(Records drawn from a dataset)
================

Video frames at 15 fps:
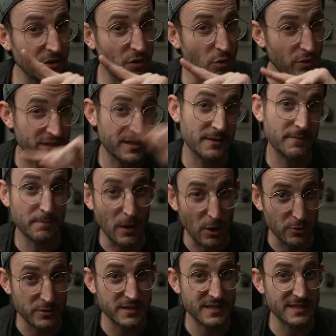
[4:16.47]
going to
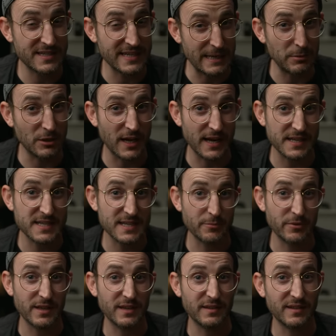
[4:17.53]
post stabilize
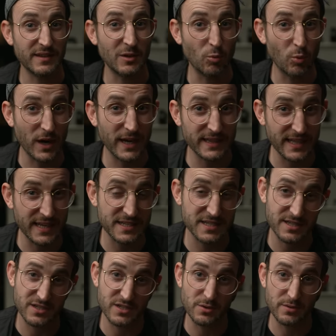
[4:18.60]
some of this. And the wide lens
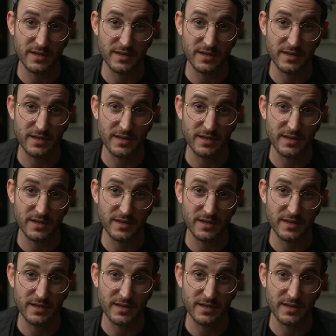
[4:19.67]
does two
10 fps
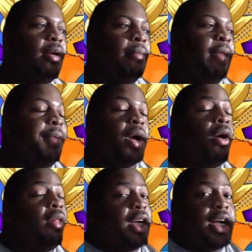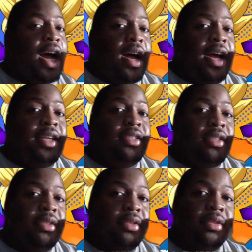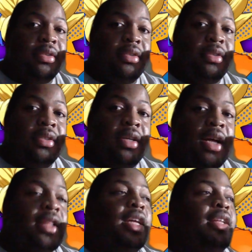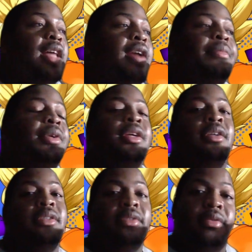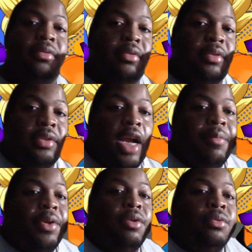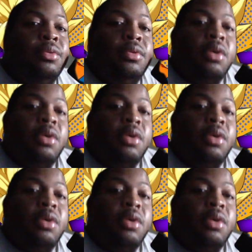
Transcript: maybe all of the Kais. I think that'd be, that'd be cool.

================

### Problem details:
Transcribe all the lines above exactly; any image among them is skipped.

### Written answer:
Video frames at 15 fps:
[4:16.47]
going to
[4:17.53]
post stabilize
[4:18.60]
some of this. And the wide lens
[4:19.67]
does two
10 fps
Transcript: maybe all of the Kais. I think that'd be, that'd be cool.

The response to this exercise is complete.